I never felt the love that others did for Alexander's sports books so I was surprised to find myself drawn into Solo.  It's still not one of my favorite books of all time or anything, but it's quite different from what I expect from him and the storyline was more to my liking.  I could identify with Blade's withdrawal from his dad after having his hopes for a more stable father crushed so many times.  Blade's sister, while a good character to keep Blade grounded, was a little too good to be true in that she didn't seem to be struggling at all with or reacting negatively to the addiction.  

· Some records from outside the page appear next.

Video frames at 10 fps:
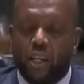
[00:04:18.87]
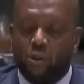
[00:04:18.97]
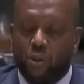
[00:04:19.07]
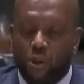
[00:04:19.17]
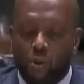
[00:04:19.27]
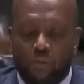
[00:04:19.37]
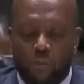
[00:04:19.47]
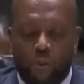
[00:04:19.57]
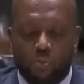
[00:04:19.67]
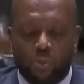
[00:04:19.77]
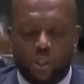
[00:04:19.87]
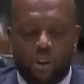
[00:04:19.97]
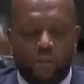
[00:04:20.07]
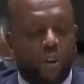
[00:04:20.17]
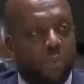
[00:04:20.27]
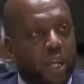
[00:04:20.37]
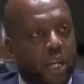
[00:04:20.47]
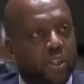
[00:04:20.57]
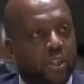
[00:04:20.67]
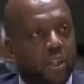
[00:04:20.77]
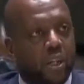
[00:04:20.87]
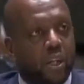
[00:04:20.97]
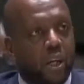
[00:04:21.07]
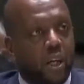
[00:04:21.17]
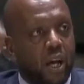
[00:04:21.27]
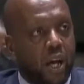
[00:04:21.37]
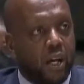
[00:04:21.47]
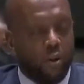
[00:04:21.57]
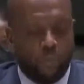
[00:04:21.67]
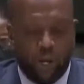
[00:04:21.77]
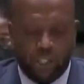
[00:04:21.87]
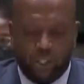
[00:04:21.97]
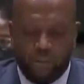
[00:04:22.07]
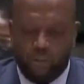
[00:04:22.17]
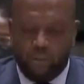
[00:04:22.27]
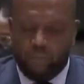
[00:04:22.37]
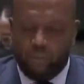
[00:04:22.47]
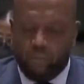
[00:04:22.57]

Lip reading: into new forms of domination and oppression.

I am confused about why Blade's adoption has been a secret for so long.  In fact, I'm confused about HOW his adoption could've been kept secret for so long.  Since his dad is so famous, wouldn't the fans have noticed when the family suddenly acquired a baby 18 years ago?  When he finally does meet his bio mom and reads the letter his adoptive mom has left for him, it appears the two women knew each other so, again, I don't know why this has been a secret all this time.  And speaking of his eventual meeting with his mom....  After all this build up and Blade's need to find some answers, their conversation which consisted of questions only - questions as "answers" to questions - was poetic (perhaps) but not very satisfying when it comes to what I would expect to transpire after a long delayed, long-lost family meeting.  Is Blade supposed to now feel more sure of where he is in the world?  I'm not getting it.

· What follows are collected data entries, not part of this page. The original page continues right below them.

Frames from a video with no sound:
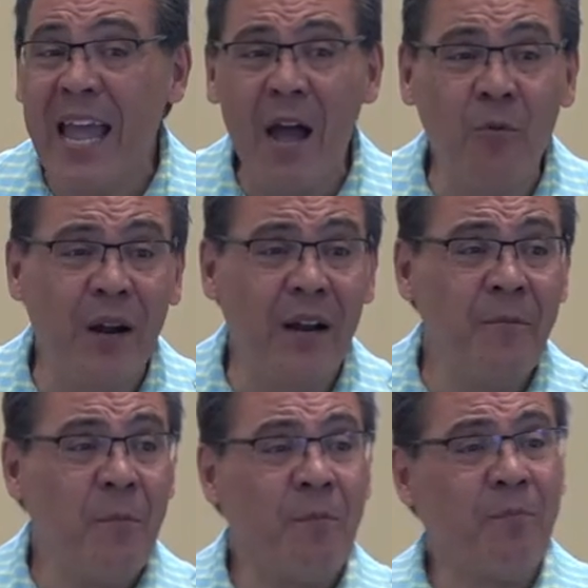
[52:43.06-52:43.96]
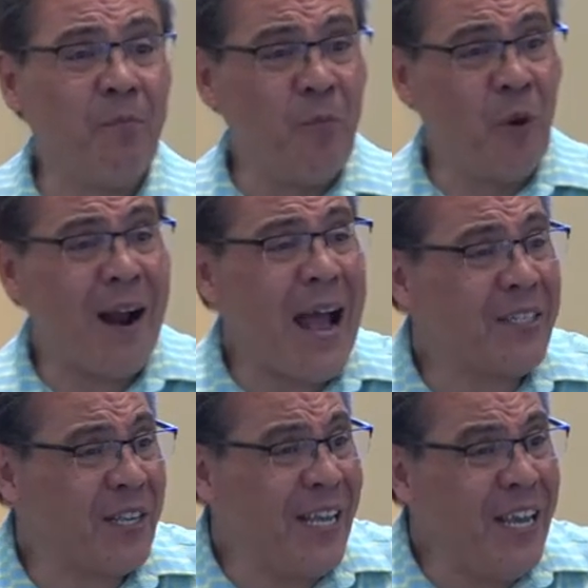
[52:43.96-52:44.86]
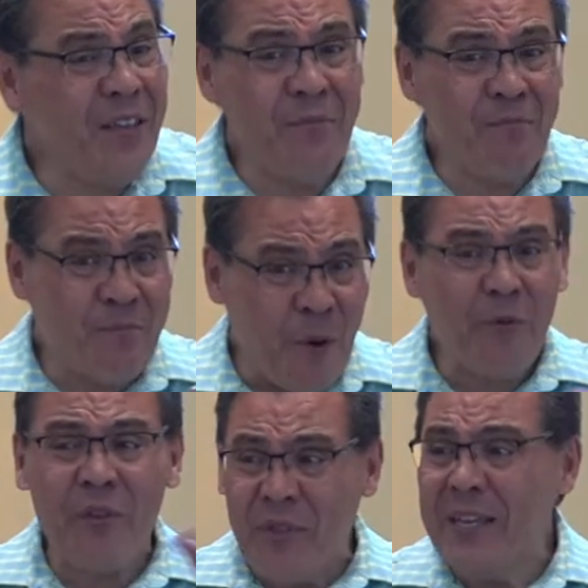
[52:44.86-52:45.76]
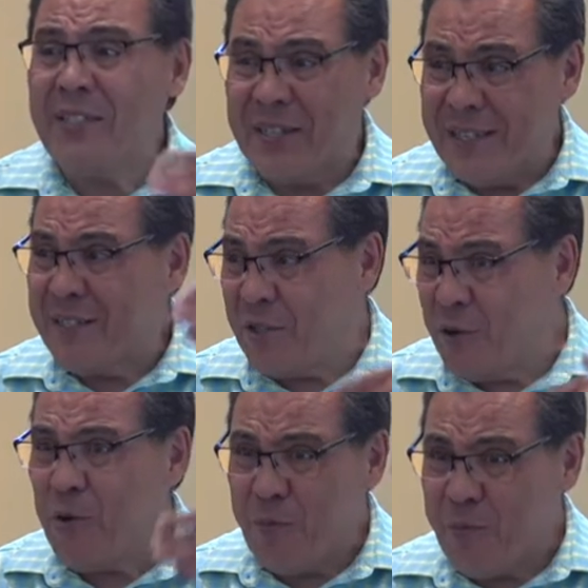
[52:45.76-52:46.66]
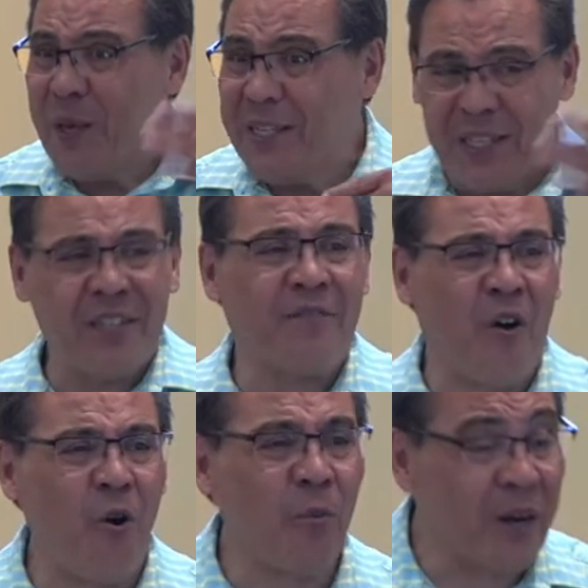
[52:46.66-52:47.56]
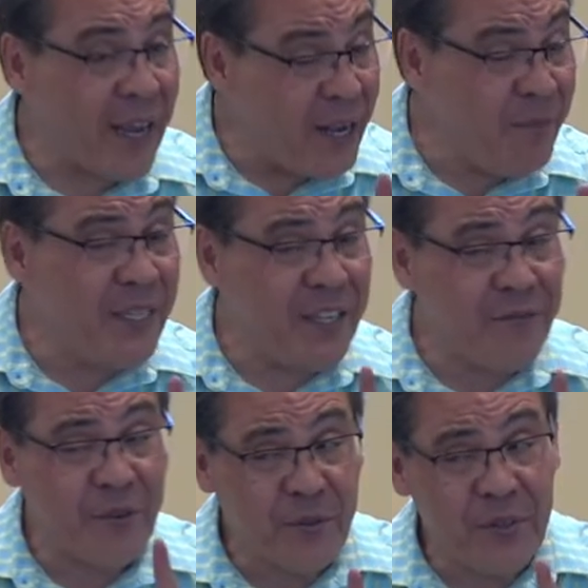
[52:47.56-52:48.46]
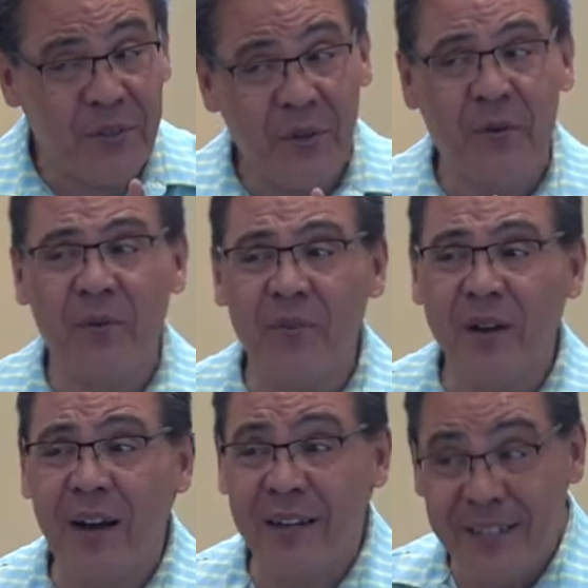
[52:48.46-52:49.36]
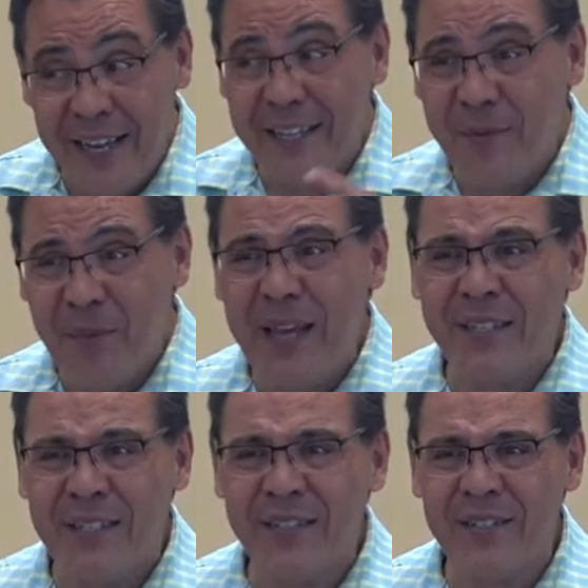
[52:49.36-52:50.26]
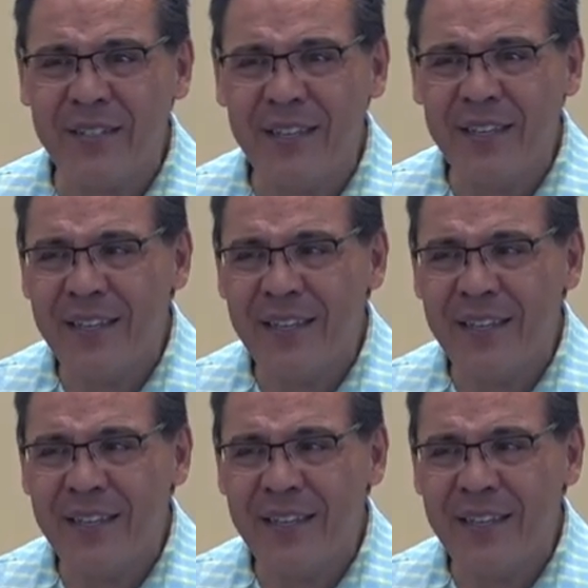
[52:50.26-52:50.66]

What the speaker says: And whereas both of these two pieces of homework can be difficult to do on a daily basis,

Finally, I have a question about Joy, the girl Blade meets in Ghana.  To be accurate, I don't know that I have a question about her, but I wonder about this character in light of a lot of reading I've done over the past few years regarding diversity in books.  One criticism that comes up a lot is when authors write a character that is a different race from themselves and how they cannot truly get the voice right and, in fact, often include character traits that are downright offensive.  In this case I think specifically about Debbie Reese's complaints about Touching Spirit Bear which she doesn't like because of the stereotypical magical, wise old Native American characters.  Although those men are the two most positive characters in the book, she points out that they fill the bill of the mystical native person which then flattens them to a damaging stereotype.  I don't know that I agree because I really like those characters, but then again, I'm not Native American so it's not really up to me to say.  But with that argument in mind, then isn't Joy exactly that same character?  She is there as a foil to Blade's shallow Western life and always has a wise saying to offer that helps him develop tolerance and understanding.  I feel like she's the stereotypical wise woman from a quieter, "foreign" culture (to Americans, anyway) who exists in the book only to be a sage for the main character.  If I hadn't been doing so much reading about writing to include diversity I'm sure I would've really liked Joy as a calm, happy character but now I can't separate out these issues.

So in conclusion, I liked the book more than expected, but it appears I still had quite a few issues with the authenticity of the characters.